What the task requires —
Locate every line in the records below that contains the word "with", and copy each one.

#### Data records

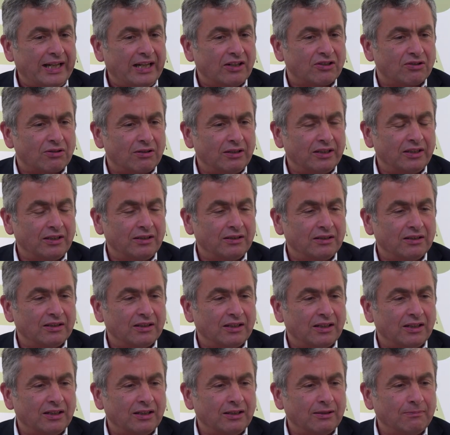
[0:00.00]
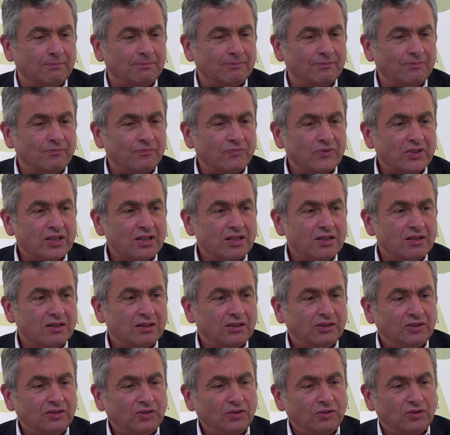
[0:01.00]
actually
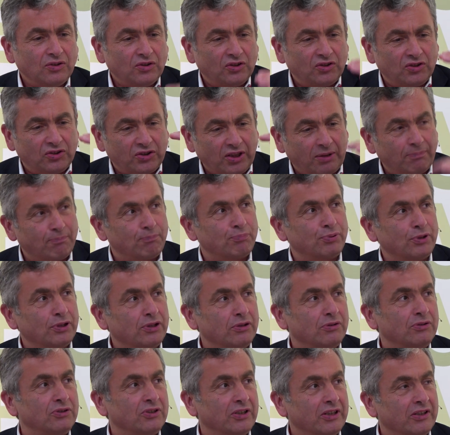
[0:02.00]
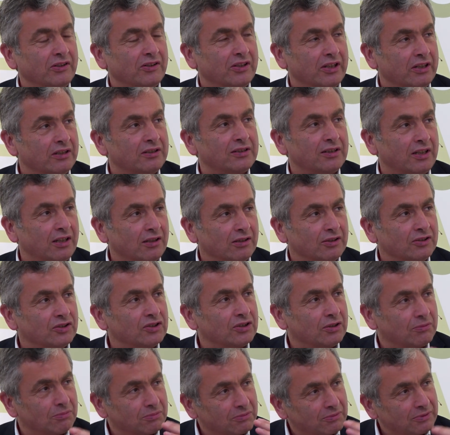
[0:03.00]
sub-producing their targets.
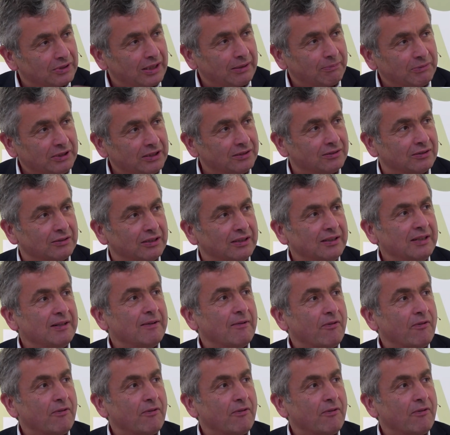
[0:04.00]
So, I mean,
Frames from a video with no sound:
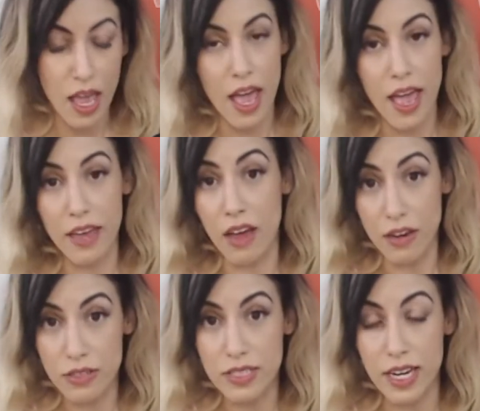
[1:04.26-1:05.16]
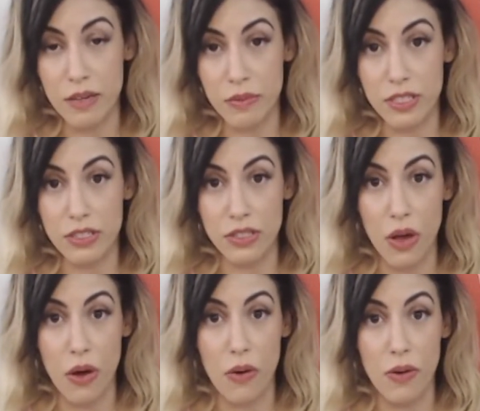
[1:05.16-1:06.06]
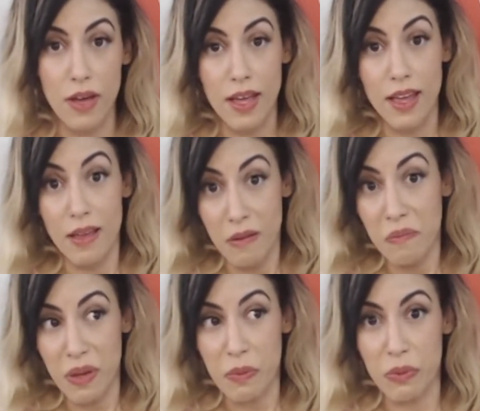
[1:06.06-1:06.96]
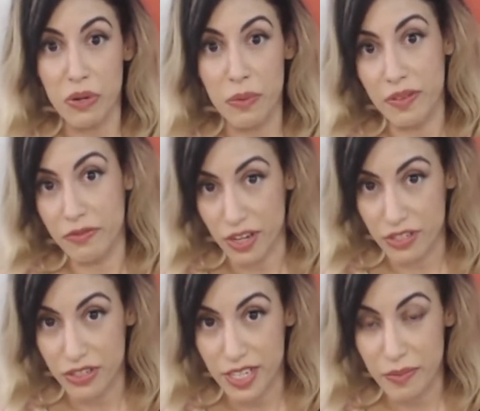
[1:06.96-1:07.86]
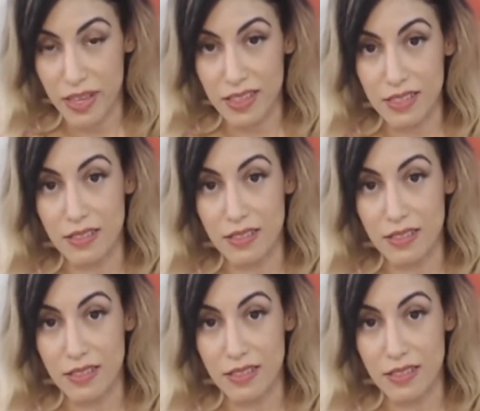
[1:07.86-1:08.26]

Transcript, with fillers: And understandably so, people were a bit frustrated by this.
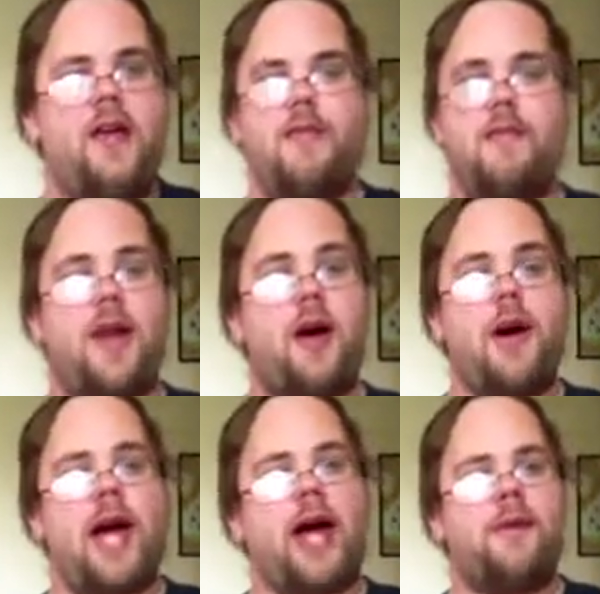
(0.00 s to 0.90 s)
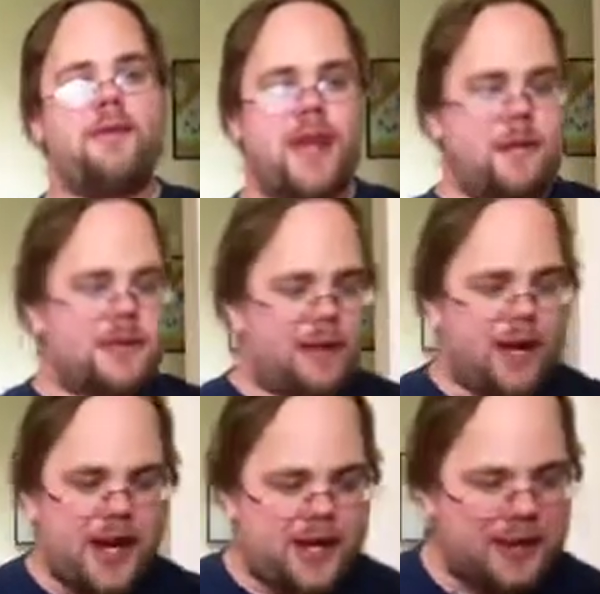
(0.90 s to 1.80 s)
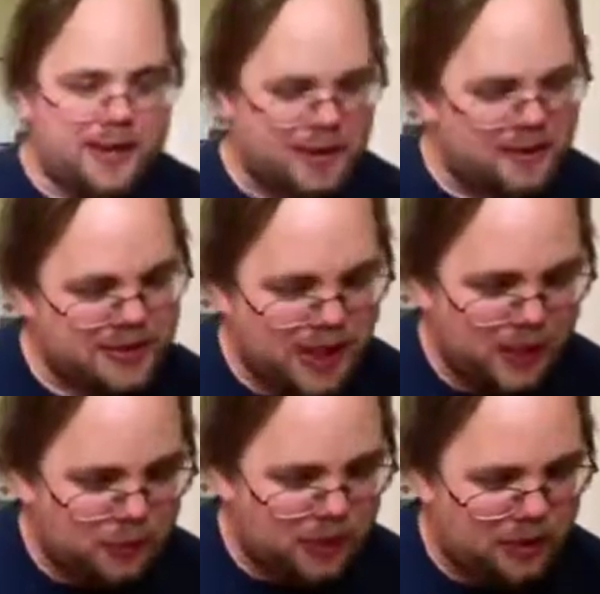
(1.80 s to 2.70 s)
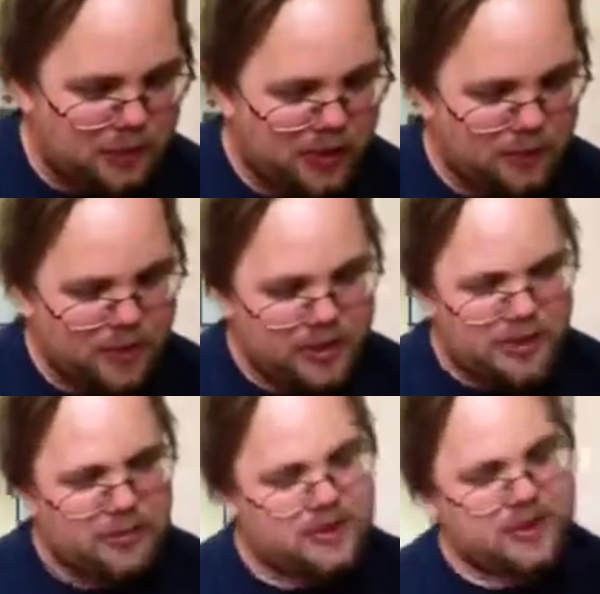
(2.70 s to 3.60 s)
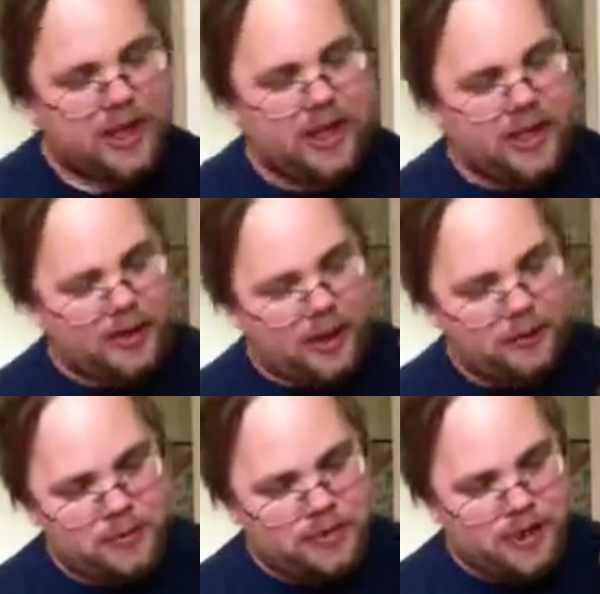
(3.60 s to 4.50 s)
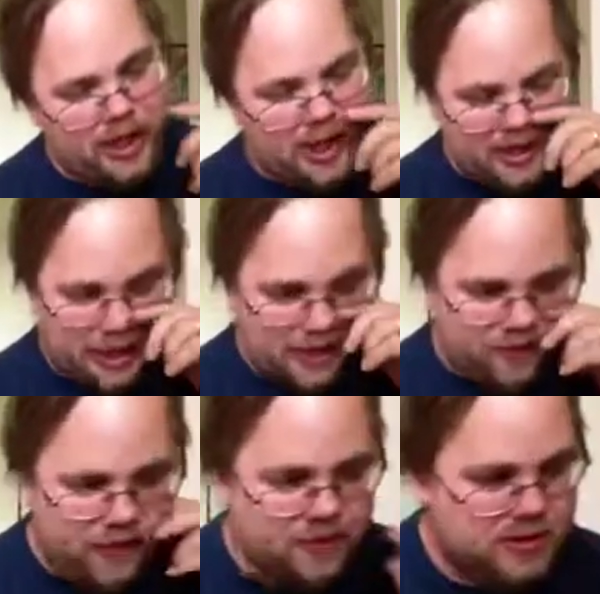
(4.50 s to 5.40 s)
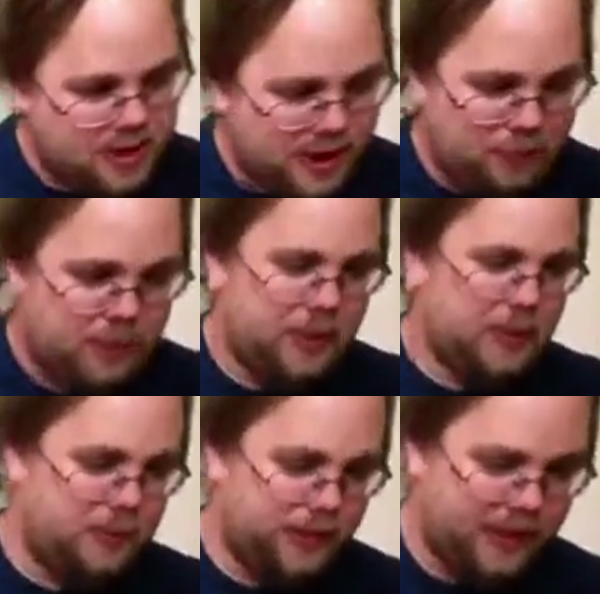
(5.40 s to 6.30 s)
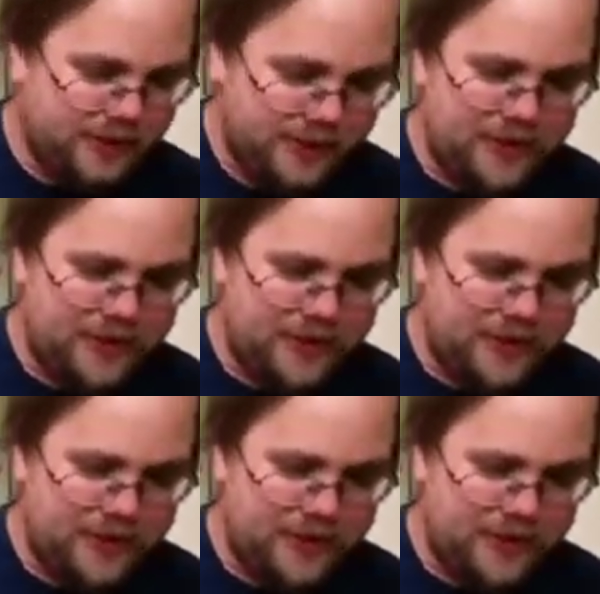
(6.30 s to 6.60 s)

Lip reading: No, I'm sorry. I didn't understand what you were saying. I kind of fell asleep a little bit.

########

Your solution —
Frames from a video with no sound:
Transcript, with fillers: And understandably so, people were a bit frustrated by this.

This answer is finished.